If you find that you would like a specific polarity potential from your vandegraff generator then you will have to experiment with the top and bottom roller materials. Firstly you will need to know how to check the voltage polarity potential of the vandegraff unit. Using a multi-meter from a safe distance, place positive(+) probe of the multimeter directly on to the static comb or motor mount earth of the vandegraff unit. From a distance, say 500mm away, point the negative(-) probe in the air towards the VG sphere condenser. DO NOT touch the negative multi-meter probe directly on to the metal sphere while the VG machine is running. The voltage developed on the VG may be in excess of 400kV. Sparks can jump through the air some 300mm-400mm in distance from the VG sphere condenser. The vandegraff generator only utilises micro amperage of current, the 400kV potential sparks will not harm you to any great degree, but there will be enough potential to probably destroy your multi-meter. If you still have no reading of the polarity then slowly move the negative lead in the air toward the VG sphere. If you start to get a stable reading and the meter reads as a normal reading, then you have confirmed that you have a negative potential on the VG sphere. If your multi-meter reading is showing a negative reading then you have a positive potential on the VG sphere. Be watchful that you have the flying leads of the multi-meter in the correct locations of the multi-meter. The reading you get from the multi-meter may be in milli-volts. You will never be able to read the true voltage reading from the vandegraff generator unless you own a special EHT meter or EHT probe. You can make an EHT probe by connecting 10 or more 10mega-ohm resistors in series. This will give you a slightly more accurate reading but will not be truly accurate. A rule-of-thumb for high voltage transmission through dry air is around 20,000 volts per 25mm(1") air gap.
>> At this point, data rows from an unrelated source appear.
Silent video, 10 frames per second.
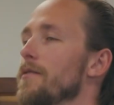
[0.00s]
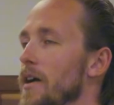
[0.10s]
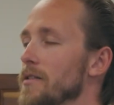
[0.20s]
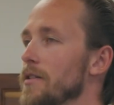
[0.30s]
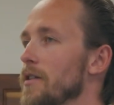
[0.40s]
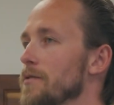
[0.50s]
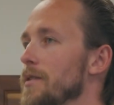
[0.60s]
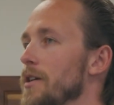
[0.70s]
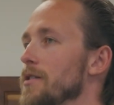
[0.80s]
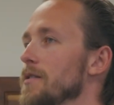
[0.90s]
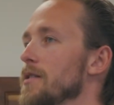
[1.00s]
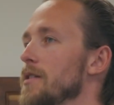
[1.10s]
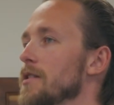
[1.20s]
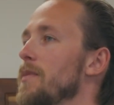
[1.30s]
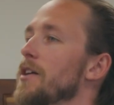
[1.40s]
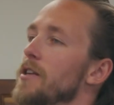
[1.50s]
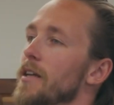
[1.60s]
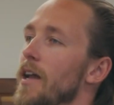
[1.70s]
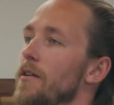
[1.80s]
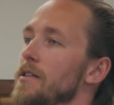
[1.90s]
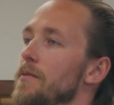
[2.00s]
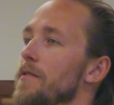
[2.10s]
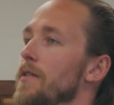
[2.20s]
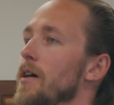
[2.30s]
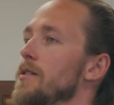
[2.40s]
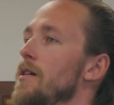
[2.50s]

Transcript: Fastlane Transportation's dispatch and accounting team have cut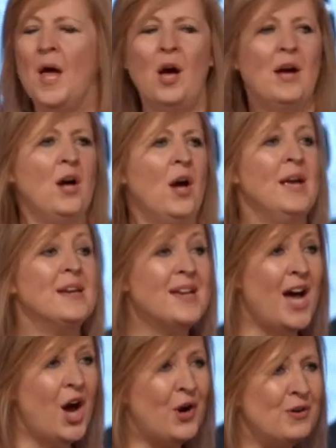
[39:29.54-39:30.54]
I, I
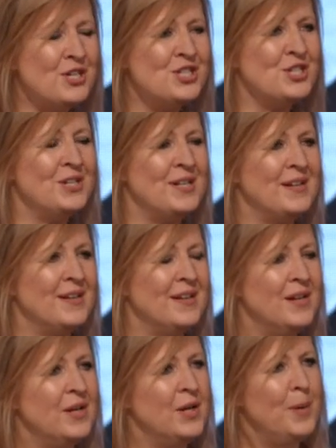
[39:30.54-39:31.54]
encourage you to
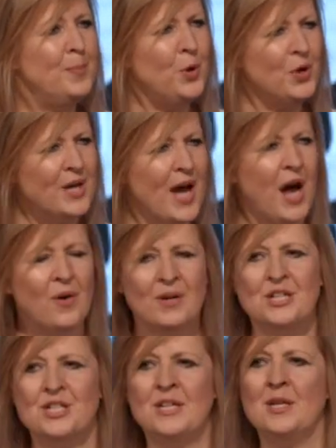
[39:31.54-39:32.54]
put
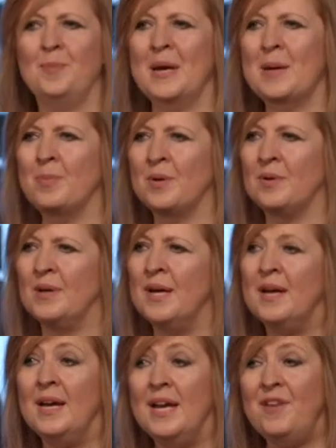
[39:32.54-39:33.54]
courage into people.
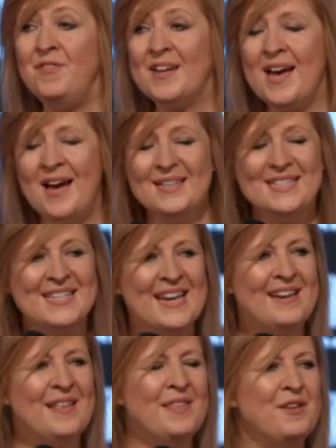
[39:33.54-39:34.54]
If you can't
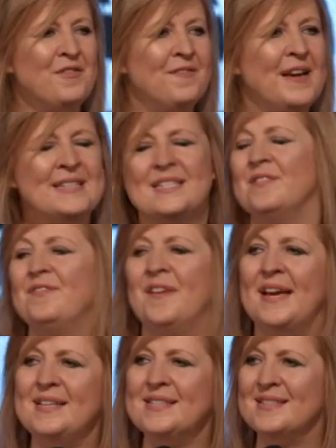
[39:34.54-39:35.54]
say anything face to
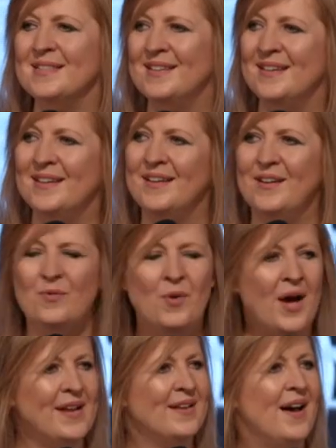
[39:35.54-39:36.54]
face,
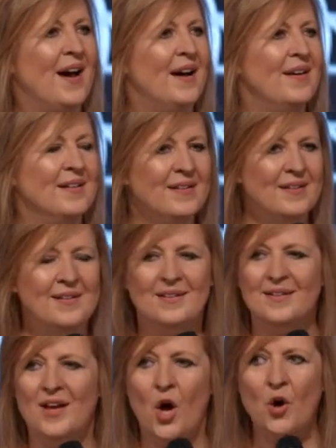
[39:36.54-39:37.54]
write a card.
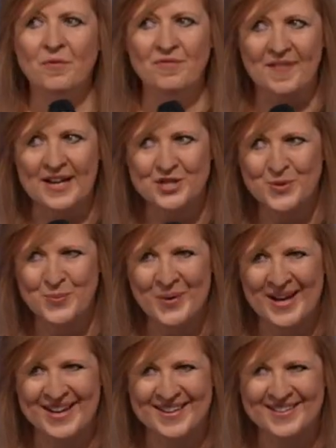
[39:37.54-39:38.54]
Old fashioned
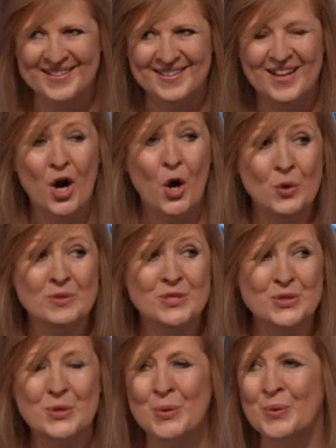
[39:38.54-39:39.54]
way, old
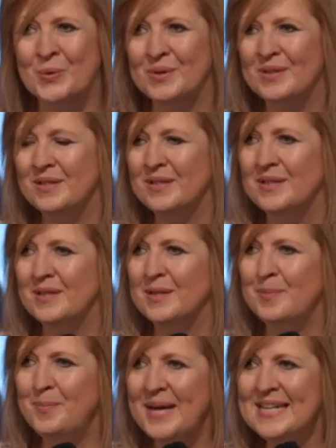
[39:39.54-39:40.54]
school,
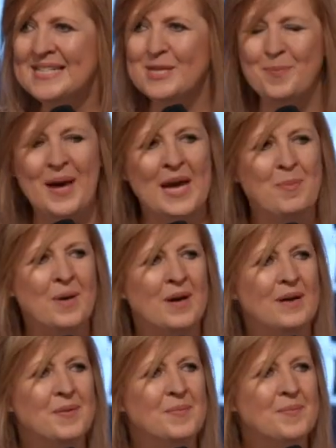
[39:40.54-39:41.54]
pen to
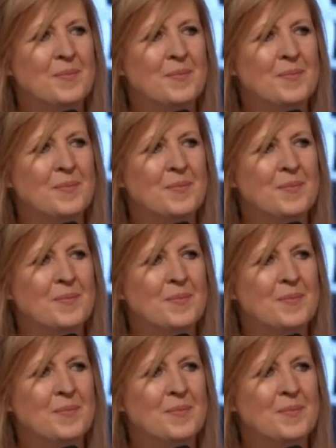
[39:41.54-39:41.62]
paper.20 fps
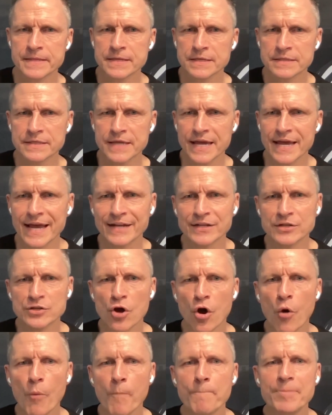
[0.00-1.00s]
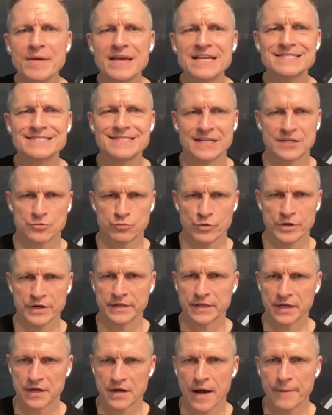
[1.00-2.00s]
They had no business winning
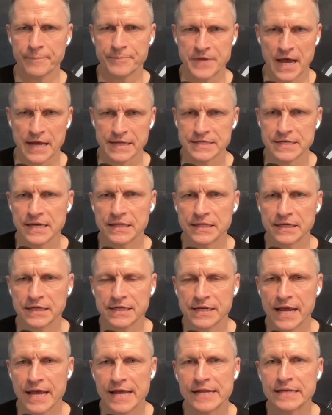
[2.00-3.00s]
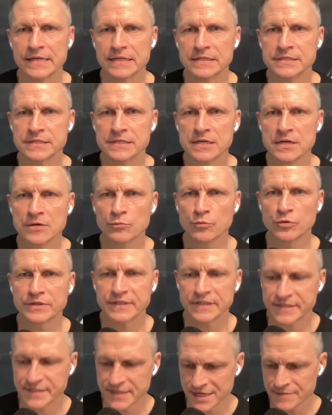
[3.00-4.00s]
the cup that year, the Canadians, with the
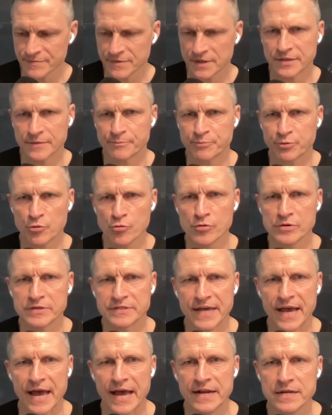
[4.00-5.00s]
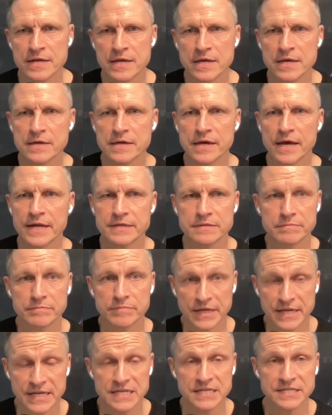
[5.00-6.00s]
team that the Bruins had, and
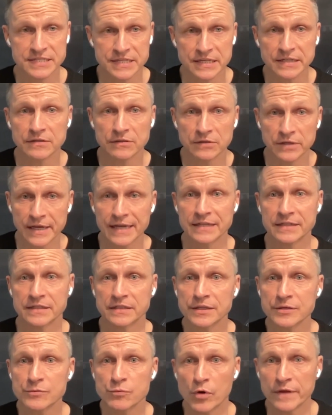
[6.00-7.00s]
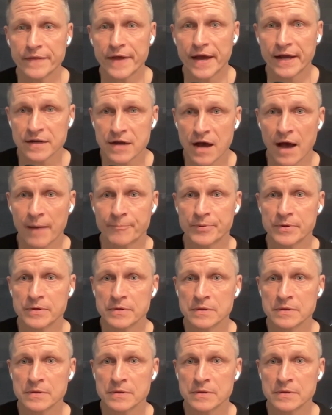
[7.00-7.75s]
he single-handedly won that cup.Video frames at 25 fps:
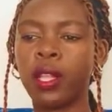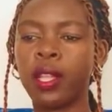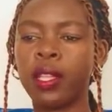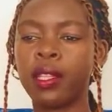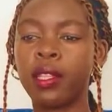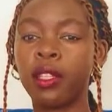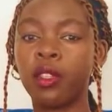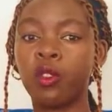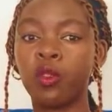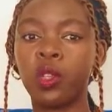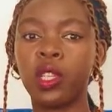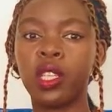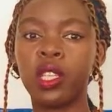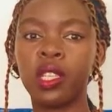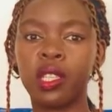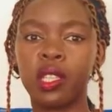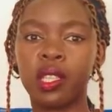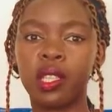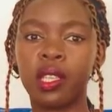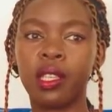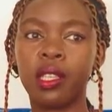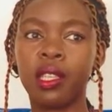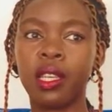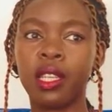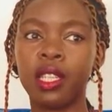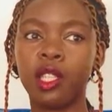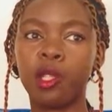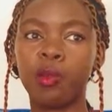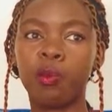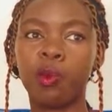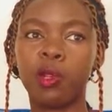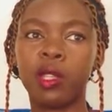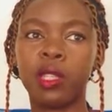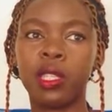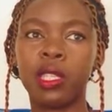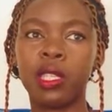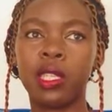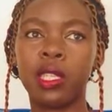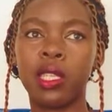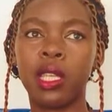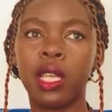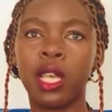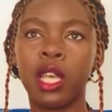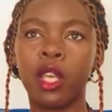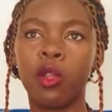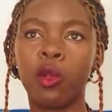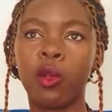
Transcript: And then 26th, that is Boxing Day.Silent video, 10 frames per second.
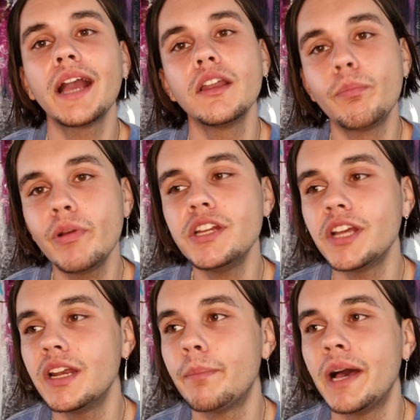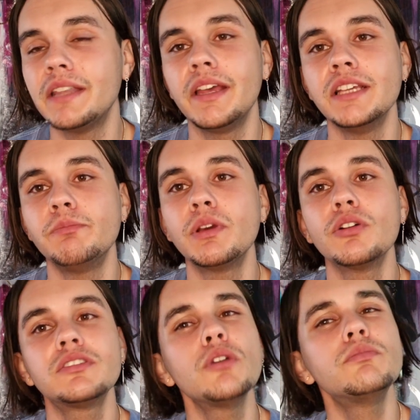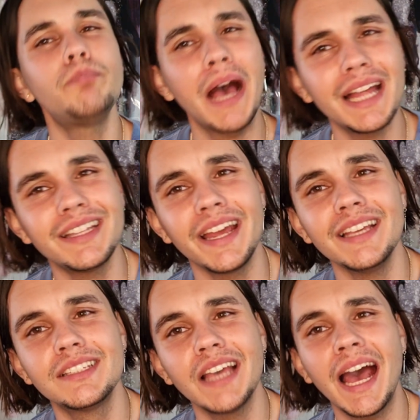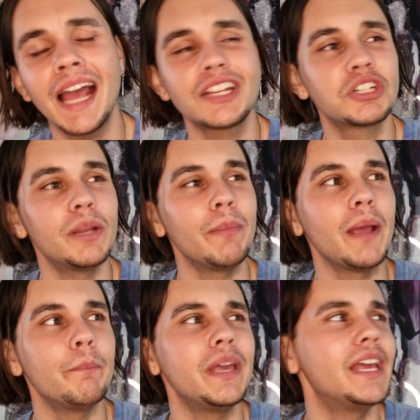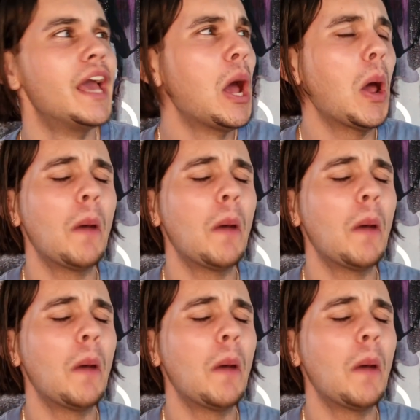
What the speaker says: I can appreciate the bad days, because those bad days actually make meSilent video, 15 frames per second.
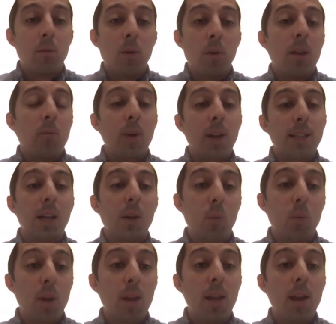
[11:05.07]
and when I say
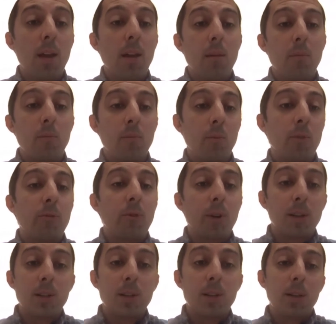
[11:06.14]
we, I'm referring
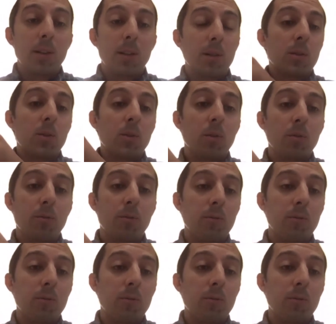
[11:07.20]
to sort of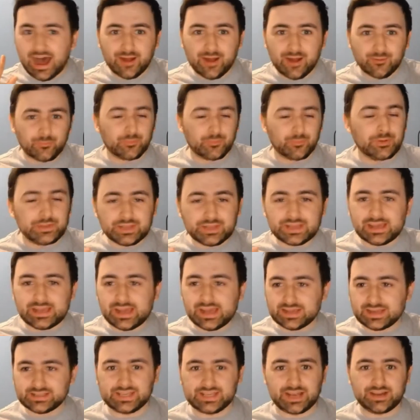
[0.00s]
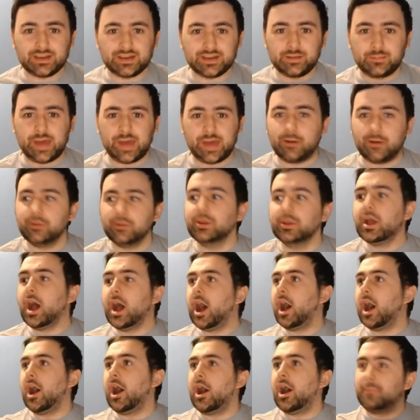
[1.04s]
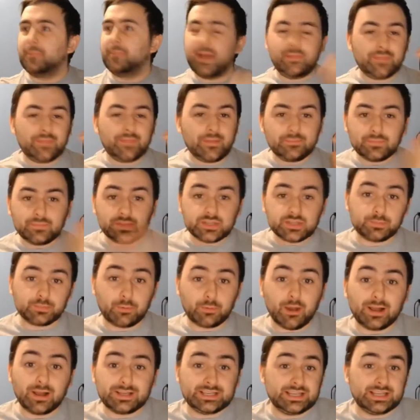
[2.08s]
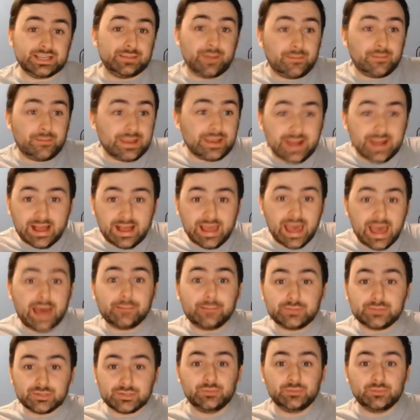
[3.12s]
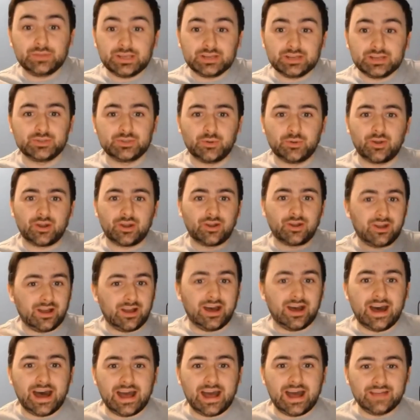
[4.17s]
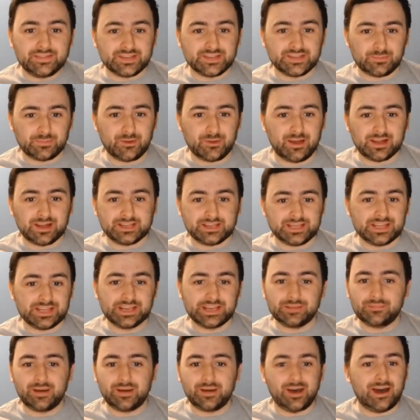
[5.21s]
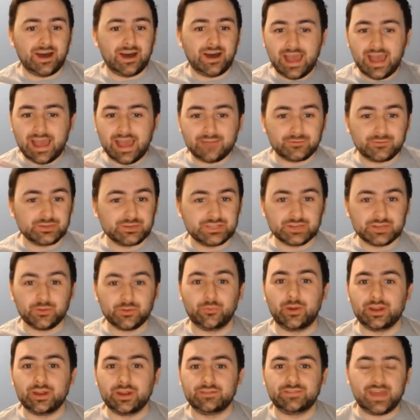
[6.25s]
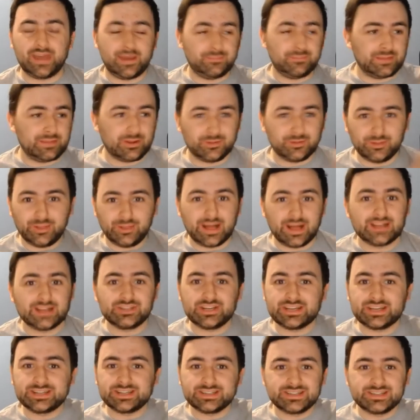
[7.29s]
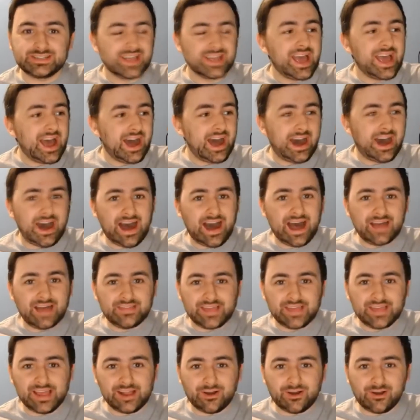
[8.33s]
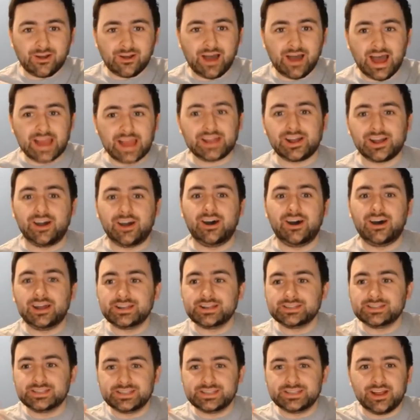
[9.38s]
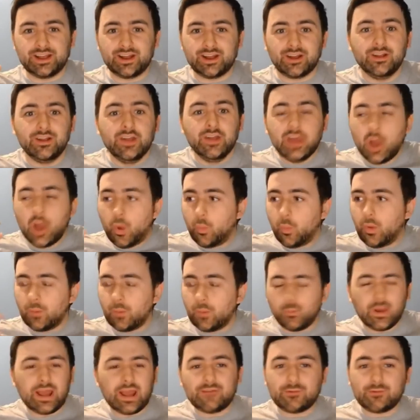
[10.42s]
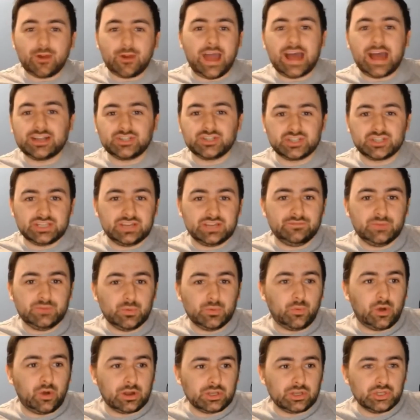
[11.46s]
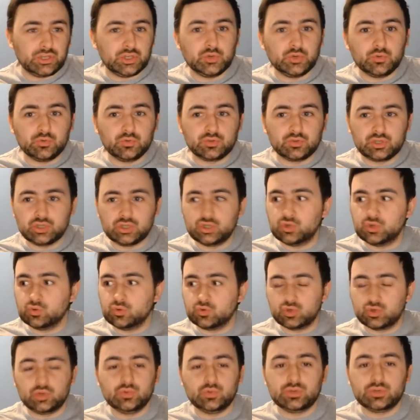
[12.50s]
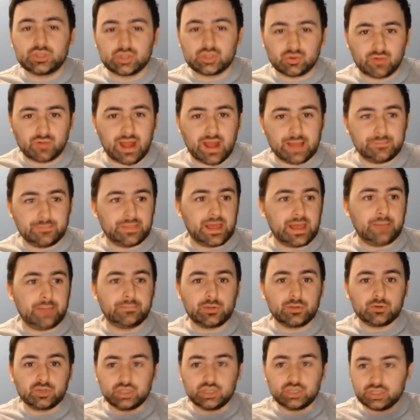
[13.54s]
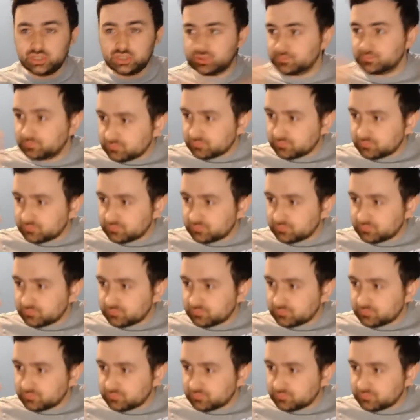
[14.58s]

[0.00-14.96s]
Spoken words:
really excited about. And then this prod team, I absolutely adore, this prod team, every single one of them. They're legends, they are icons, they're whatever adjective you want to use to describe them. They're just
Example rule-of-thumb: Hold one end of a plastic ruler in the air while touching the other end directly onto vandegraff sphere. Move your finger down the ruler until a spark jumps to your finger. If the sparks are jumping over a 250mm air gap, then you can roughly calculate you have a high voltage potential of 200kV. This depends on the moisture content in the air. The drier the day the better the build up of charge on the VG sphere.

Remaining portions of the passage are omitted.